В комнате, которую занимали Лёва с женой Еленой Савельевной (Лёлей), вечно было шумно, накурено, но чисто. Чистюля Лёля, работавшая в ведомственном журнале, весь день пропадала там, а в это время у Лёвы собиралась разношёрстная компания. Лёва курил свои папиросы и сигареты гостей, часто очень артистично читал собственные рассказы («сырой ещё, — предупреждал он, надевая очки, — ночью закончил»), иногда играл в шахматы — особенно азартно с Юрием Трифоновым (оба считали себя сильными шахматистами, впрочем, оба неизменно проигрывали Балтеру!) и, наконец, угощал друзей великим множеством баек, особенно фронтовых. Вечером возвращалась Лёля, компания уходила. Иногда — вместе с хозяином, чтобы расположиться во дворе на скамейках вокруг стола, слегка выпивать и слушать Лёвины очень живописные байки.
Уже после Хрущёва в той же Калуге стараниями Лёвиных друзей была издана первая небольшая книжка его рассказов «Голубая лодка». Через какое-то время Лёву приняли в Союз писателей. Но печатали всё так же неохотно. Толстую же свою книгу, которая вышла в «Советском писателе» и даёт более-менее неискажённое представление о его творчестве, он так и не увидел. Лёва умер рано, в конце семидесятых, от рака. Книгу потом уже собрала и издала Лёля: к мёртвому писателю советская власть всегда относилась лучше, чем к живому. Может, потому ещё, что в этом случае редактор получал значительно больше воли: что-то вычёркивал, что-то заменял, а родственники умершего, как правило, вели себя куда более покладисто, чем живой автор.

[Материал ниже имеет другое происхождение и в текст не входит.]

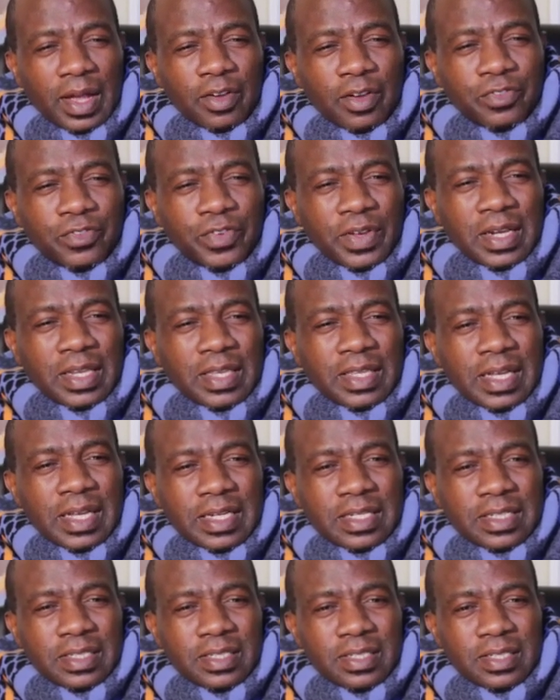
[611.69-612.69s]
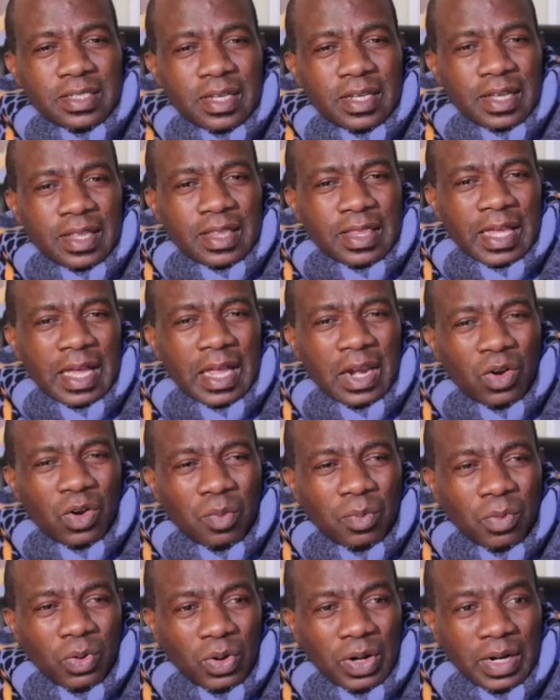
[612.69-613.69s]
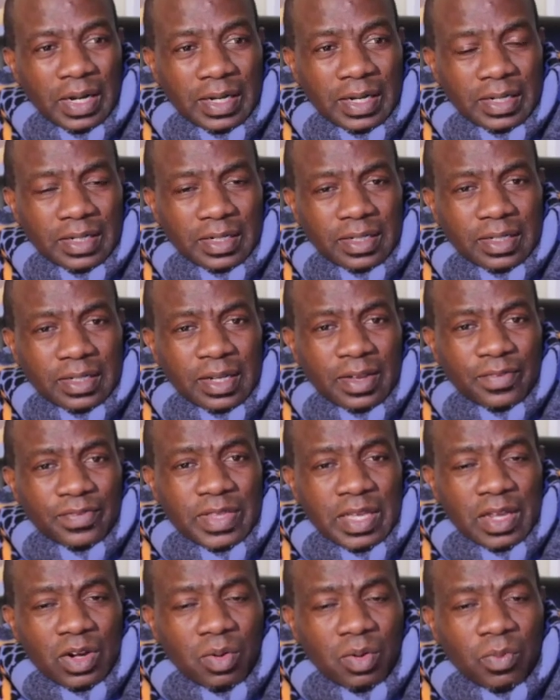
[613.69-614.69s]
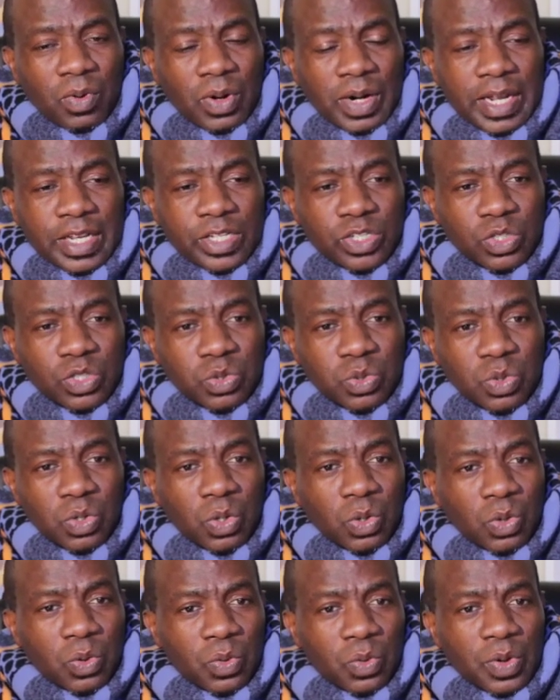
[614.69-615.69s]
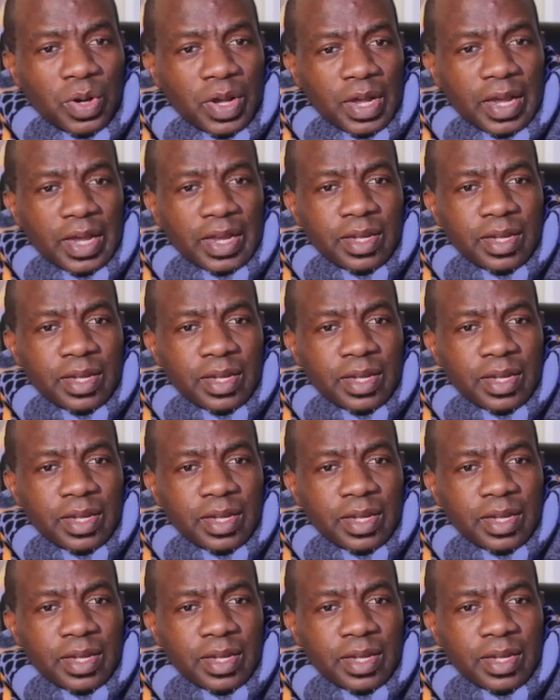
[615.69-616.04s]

feel that their lobola, if their lobola is too low,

Так же, кстати, обстояло дело и с другим моим старшим товарищем — Владимиром Михайловичем Померанцевым. Все инфаркты он получил, борясь с издательскими работниками. И на его похоронах представитель «Советского писателя» вспоминал о рукописи, которая вот уже несколько лет никак не становилась книгой, говорил, что выпустить книгу Померанцева — долг перед его памятью. Что ж. Прошло ещё несколько лет, и книга, наконец, была издана — с большинством тех поправок, которые свели её автора в могилу.
А рассказ Лёвы Кривенко «Фурье» мы с Петей Гелазония в «Семье и школе» напечатали. Но уже при Горбачёве, когда ослабли тиски цензуры. То есть напечатал рассказ, конечно, работающий в журнале Петя, но он уговорил меня написать к Лёвиной публикации предисловие, где я и рассказал о злоключениях «Фурье».